Singapore: walking the walk? | The Strategist
Singapore: walking the walk?
22 Feb 2013|
Singaporean army Lt. Col. Jimmy Toh, second from left, briefs Chief of Staff of the U.S. Army Gen. George W. Casey Jr., second from right, about the Murai Urban Warfare Training Facility in Singapore Aug. 26, 2009.

This week I attended the inaugural Fullerton Forum in Singapore, hosted by the International Institute of Strategic Studies, who described it as the ‘Sherpa’s meeting’ for the Shangri-La Dialogue at the end of May. The organisers requested the content of the meeting be confidential, but it was kicked off with a public keynote presentation from Dr Ng Eng Hen, Singapore’s Minister for Defence. His speech, on Potential Threats to Regional Stability in Asia, is worth reading because it highlights the breadth of challenges facing the region and the serious limits to capacity which hampers coherent regional responses.

Dr Ng’s speech starts on familiar territory by discussing the factors underpinning stability in Asia, including the importance of America’s forward military presence and China’s economic liberalisation acting as a growth engine for the wider region. He points to the impact of ‘shifting dependencies’ and here his data is both telling and stark:

Between ASEAN and China, two-way trade increased nearly ten-fold from about US$30 billion in 2000 to about US$300 billion in 2011. In contrast, the increase in two-way trade between ASEAN and the US for the same time frame was just 50%…

Another tsunami is coming. In about 10 years’ time, China alone expects to have nearly 200 million college and university graduates. Then, four out of every 10 university graduates in 2020 will come from just two countries globally; China and India…

There are more statistics like that, but the intent is clear: to show the massively growing strategic impact China is having on Southeast Asia. How should the region deal with these shifting dependencies? In attempting to answer this question, Dr Ng’s speech worryingly points to the region’s very limited capabilities to manage these deep strategic changes. First he says that ‘the US–China bilateral relationship must widen its areas of mutual interest to achieve better cooperation and accommodation’. That’s a sensible observation, and one that many in Washington and Beijing would support. But it’s hardly within Southeast Asia’s capacity to drive. Dr Ng says:

I am glad that Secretary Kerry acknowledges this—he said during his Senate confirmation hearing that strengthening the US-China relationship was crucial, and also expressed hope that China would recognise the need to broaden the bilateral relationship. He also expressed caution about an over-militarisation of the US footprint in the region, noting that ‘we [the US] have to be thoughtful about how we go forward’.
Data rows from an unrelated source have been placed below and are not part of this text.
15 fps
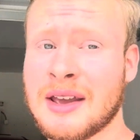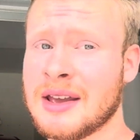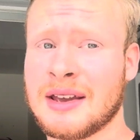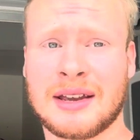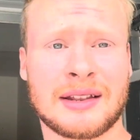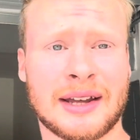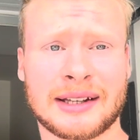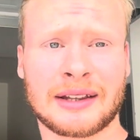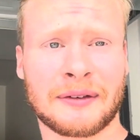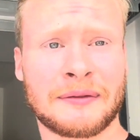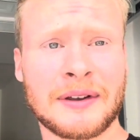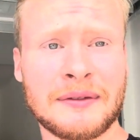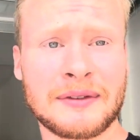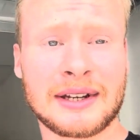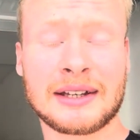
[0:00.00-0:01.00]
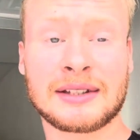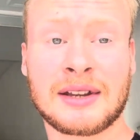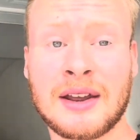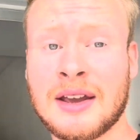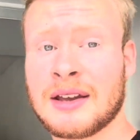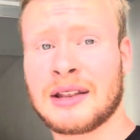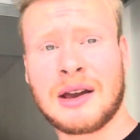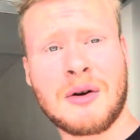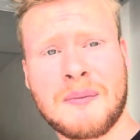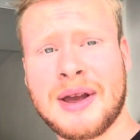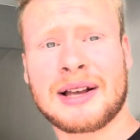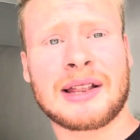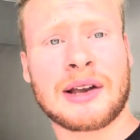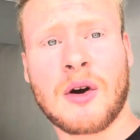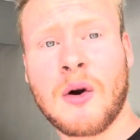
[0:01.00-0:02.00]
in like the 50s, they would
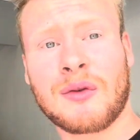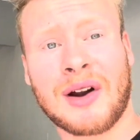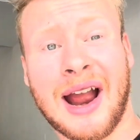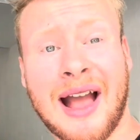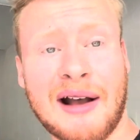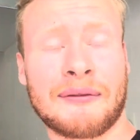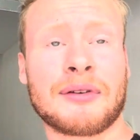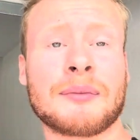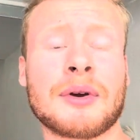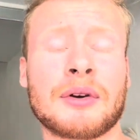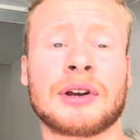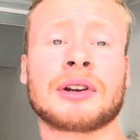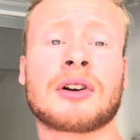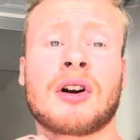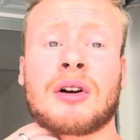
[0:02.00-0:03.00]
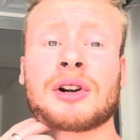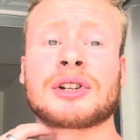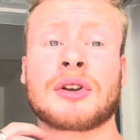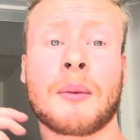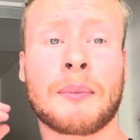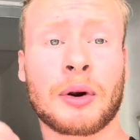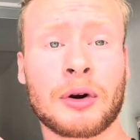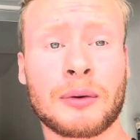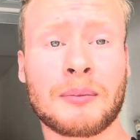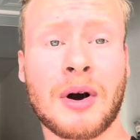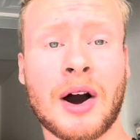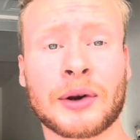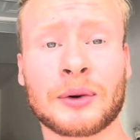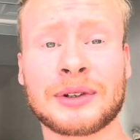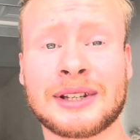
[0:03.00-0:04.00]
make like over 500,000 cars per
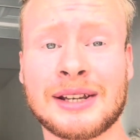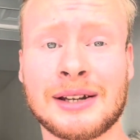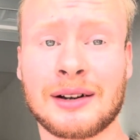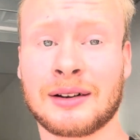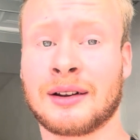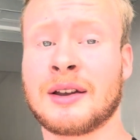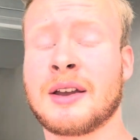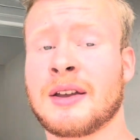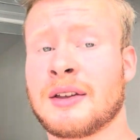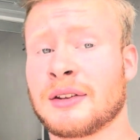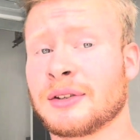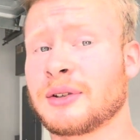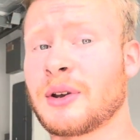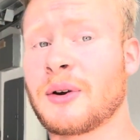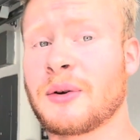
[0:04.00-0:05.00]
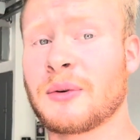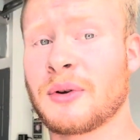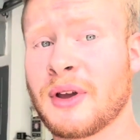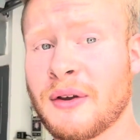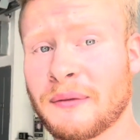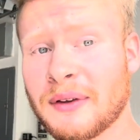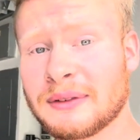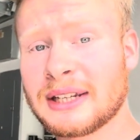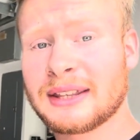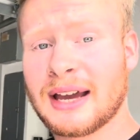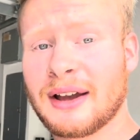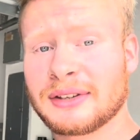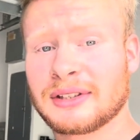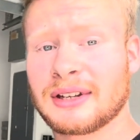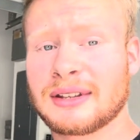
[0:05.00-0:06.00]
model year. So
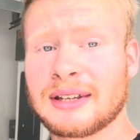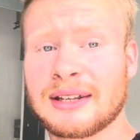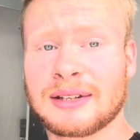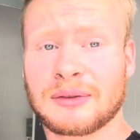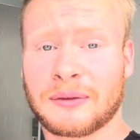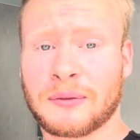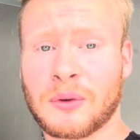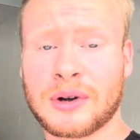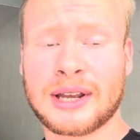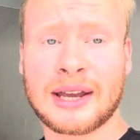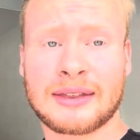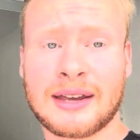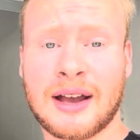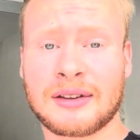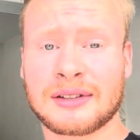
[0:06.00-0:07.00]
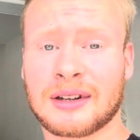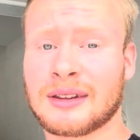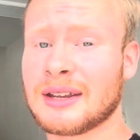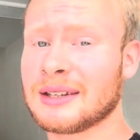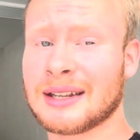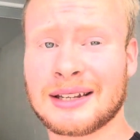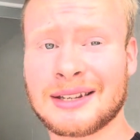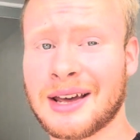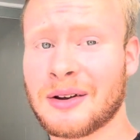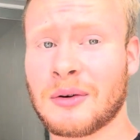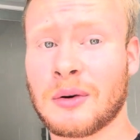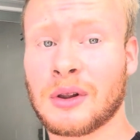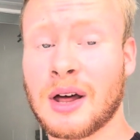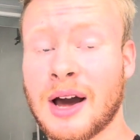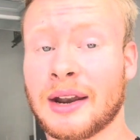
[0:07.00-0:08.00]
50,000 of these, or 48,000 of these, that's not a
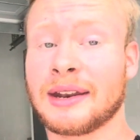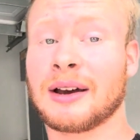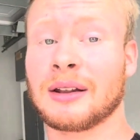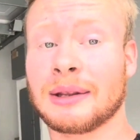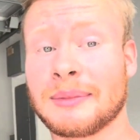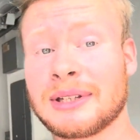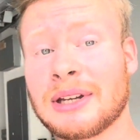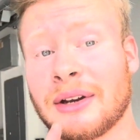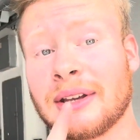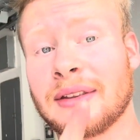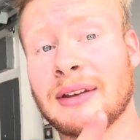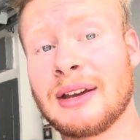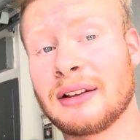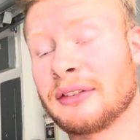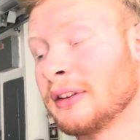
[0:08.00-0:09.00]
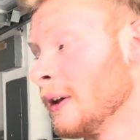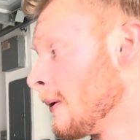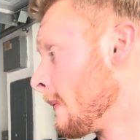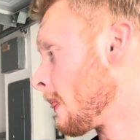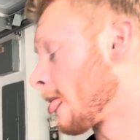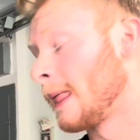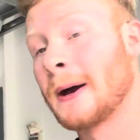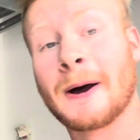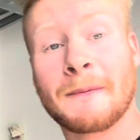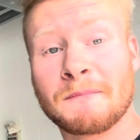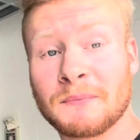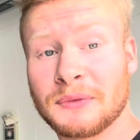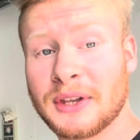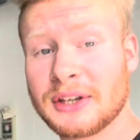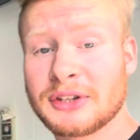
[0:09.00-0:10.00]
whole lot. Now let me tell you this,
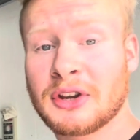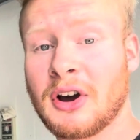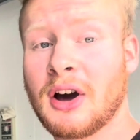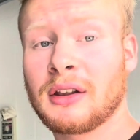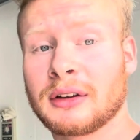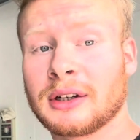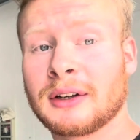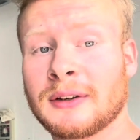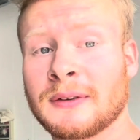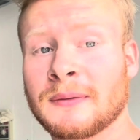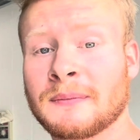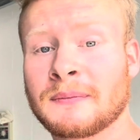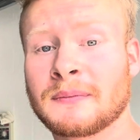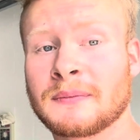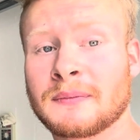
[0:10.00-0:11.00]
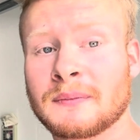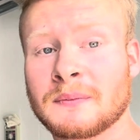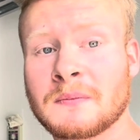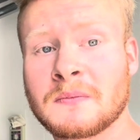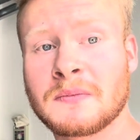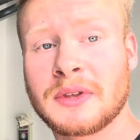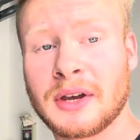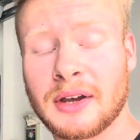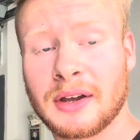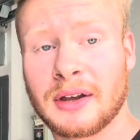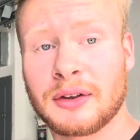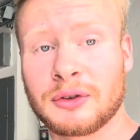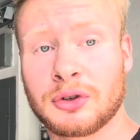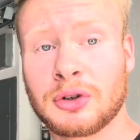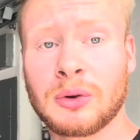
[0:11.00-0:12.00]
this color,
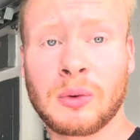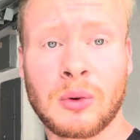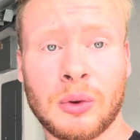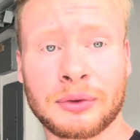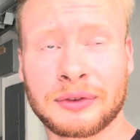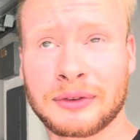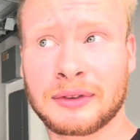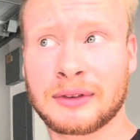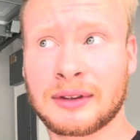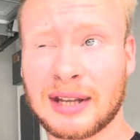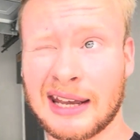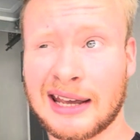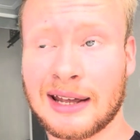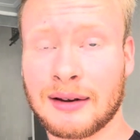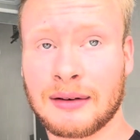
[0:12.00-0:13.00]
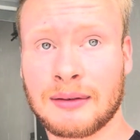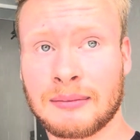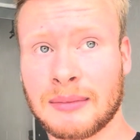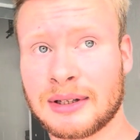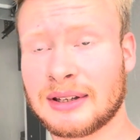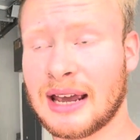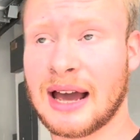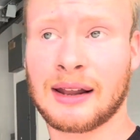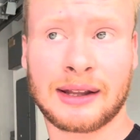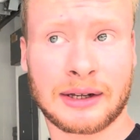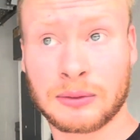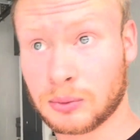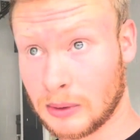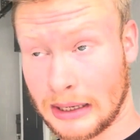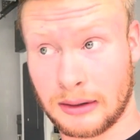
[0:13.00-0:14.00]
the jewel tint metallic
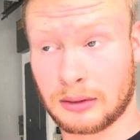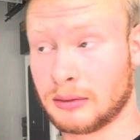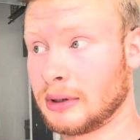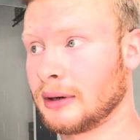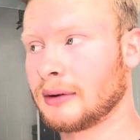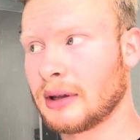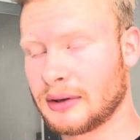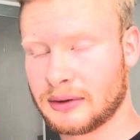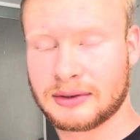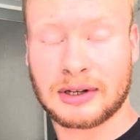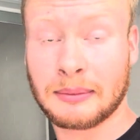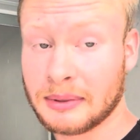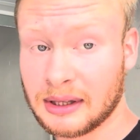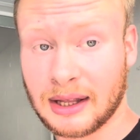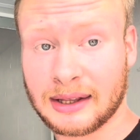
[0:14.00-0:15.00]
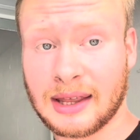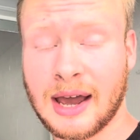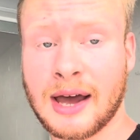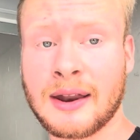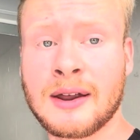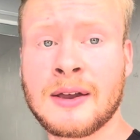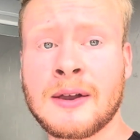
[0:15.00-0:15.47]
red or whatever, something like that,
Putting aside the rhetorical device of quoting others to make your own argument, many in the Obama Administration will be astounded to receive a caution from Singapore about ‘over-militarisation of the US footprint in the region’ when Singapore has so assiduously cultivated that greater American presence. This was most publicly shown in April of 2012 when Singapore agreed, according to a Pentagon statement:

… to forward deploy up to four littoral combat ships (LCS) to Singapore. The LCS will be deployed on a rotational basis and will not be based in Singapore. The deployment of the LCS signals the U.S.commitment to the region and enhances its ability to train and engage with regional partners.

[Then US Defence Secretary] Panetta and Ng also agreed to increase the complexity of existing bilateral exercises, such as Exercise Commando Sling, to enhance interoperability and promote greater cooperation between both armed forces.

The US–Singapore bilateral defence relationship will continue to get closer, not least through key technology acquisitions—Singapore for example has been a ‘security cooperation partner’ on the Joint Strike Fighter project for some years. No part of that developing relationship was covered in Dr Ng’s speech, but even in ASEAN actions speak louder than words.

The Defence Minister’s second response to ‘shifting dependencies’ was to point to the importance of multilateralism as offering ways to build regional ‘confidence and capacity’. He highlighted the ASEAN Defence Minister’s Plus Meeting indicating that the grouping would be ‘conducting its first 18-nation exercise in Brunei this year, based on the themes of Humanitarian Assistance and Disaster Relief (HADR), and Military Medicine’. That exercise is a worthwhile endeavour and the achievements of ADMM+ are to be celebrated, but the exercise itself will be more valuable for its public effect than military training. In one very sad respect all it demonstrates is the complete incapacity of the region’s security architecture to deal with the growing strategic risks we face.

A final, perhaps uniquely Singaporean highlight from the speech was what Dr Ng referred to as a second source of potential instability: ‘we are witnessing greater polarization within and across countries’. Here the speech focuses on rising nationalism, growing wealth divides within countries, religious extremism and ‘the inability of local governments to act quickly or plan for the longer term’. The Minister was talking about the wider region, but surely there’s at least a hint there of the anxiety Singapore’s long-ruling People’s Action Party must feel as it looks at the country’s demographics and changing attitudes to politics.

Peter Jennings is executive director of the Australian Strategic Policy Institute. Image courtesy of Flickr user US Department of Defense.